### Work required
Write out the data word for word and omit every picture.

Data excerpts:
=== Begin Enclosure ===
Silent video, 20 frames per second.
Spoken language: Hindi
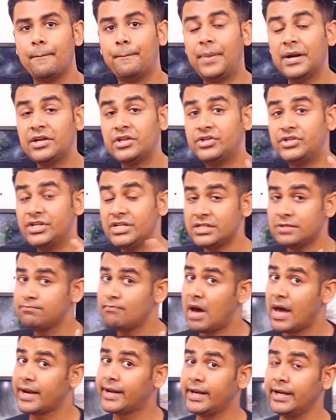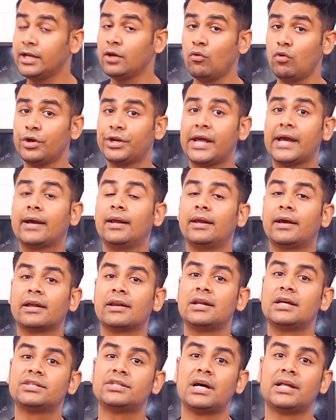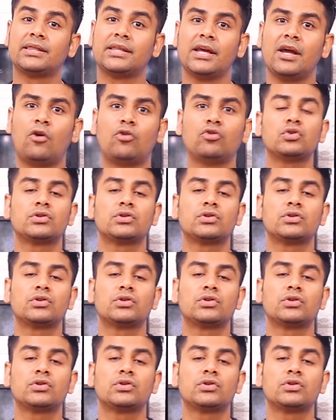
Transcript: बट जिस मार्केट को वो टैकल करना चाहते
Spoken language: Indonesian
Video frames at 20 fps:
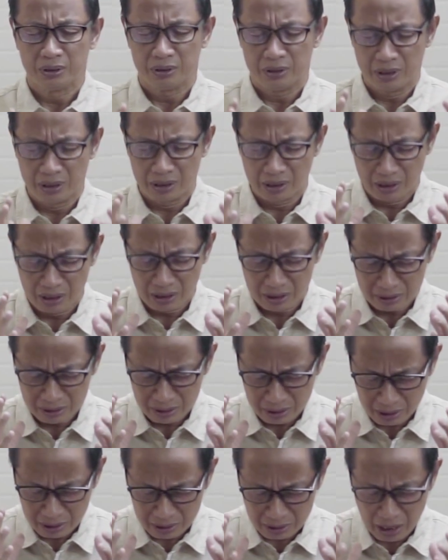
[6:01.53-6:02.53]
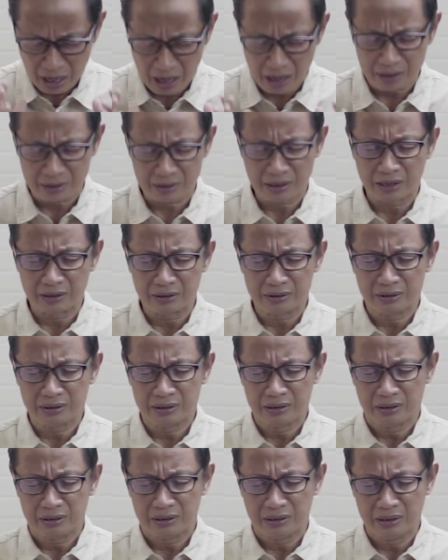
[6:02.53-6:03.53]
dengan ketaatan,
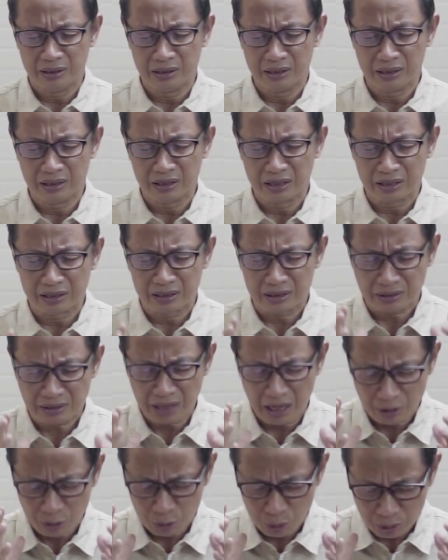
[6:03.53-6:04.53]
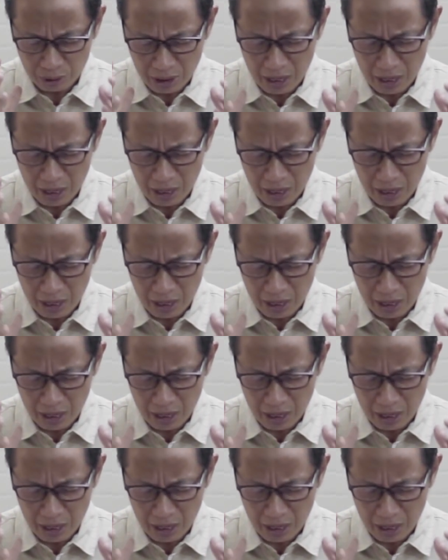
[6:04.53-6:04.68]
dengan takut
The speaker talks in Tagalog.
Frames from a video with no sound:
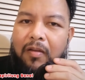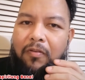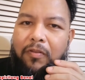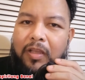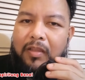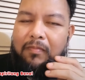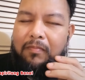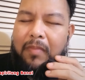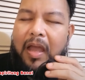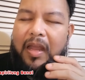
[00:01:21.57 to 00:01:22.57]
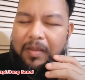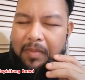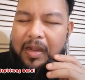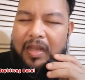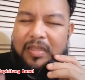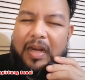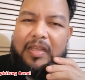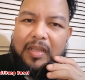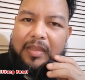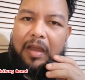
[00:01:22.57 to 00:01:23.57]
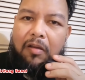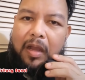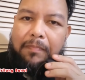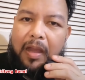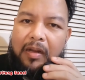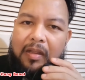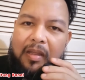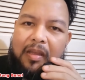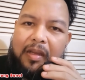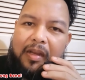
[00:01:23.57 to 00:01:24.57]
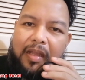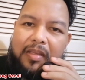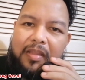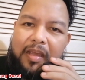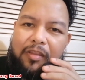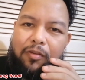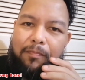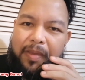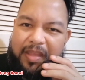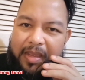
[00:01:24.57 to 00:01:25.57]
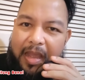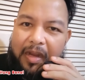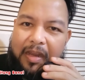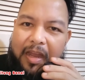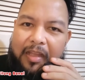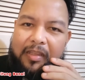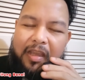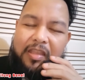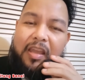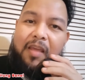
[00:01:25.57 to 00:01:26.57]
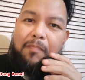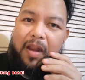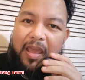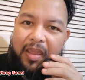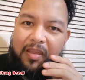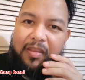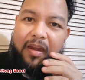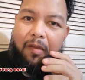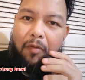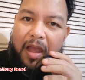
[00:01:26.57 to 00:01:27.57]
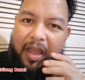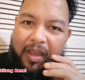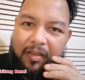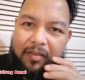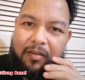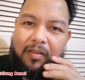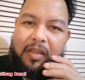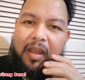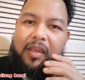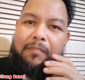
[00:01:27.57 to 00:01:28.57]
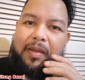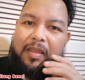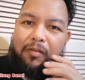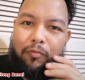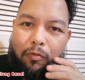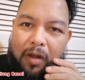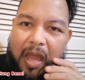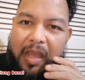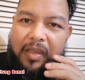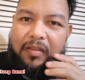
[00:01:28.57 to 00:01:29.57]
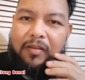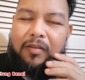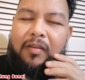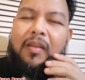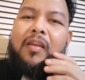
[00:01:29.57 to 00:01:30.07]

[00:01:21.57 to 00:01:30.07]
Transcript: Ngunit maaring magkasala ng isang tao kapag kanya na itong pinayagan, inireplay, nirewind, no? nilagyan pa ng kulay, no?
=== End Enclosure ===
### Result of this task
Silent video, 20 frames per second.
Spoken language: Hindi
Transcript: बट जिस मार्केट को वो टैकल करना चाहते
Spoken language: Indonesian
Video frames at 20 fps:
[6:01.53-6:02.53]
[6:02.53-6:03.53]
dengan ketaatan,
[6:03.53-6:04.53]
[6:04.53-6:04.68]
dengan takut
The speaker talks in Tagalog.
Frames from a video with no sound:
[00:01:21.57 to 00:01:22.57]
[00:01:22.57 to 00:01:23.57]
[00:01:23.57 to 00:01:24.57]
[00:01:24.57 to 00:01:25.57]
[00:01:25.57 to 00:01:26.57]
[00:01:26.57 to 00:01:27.57]
[00:01:27.57 to 00:01:28.57]
[00:01:28.57 to 00:01:29.57]
[00:01:29.57 to 00:01:30.07]

[00:01:21.57 to 00:01:30.07]
Transcript: Ngunit maaring magkasala ng isang tao kapag kanya na itong pinayagan, inireplay, nirewind, no? nilagyan pa ng kulay, no?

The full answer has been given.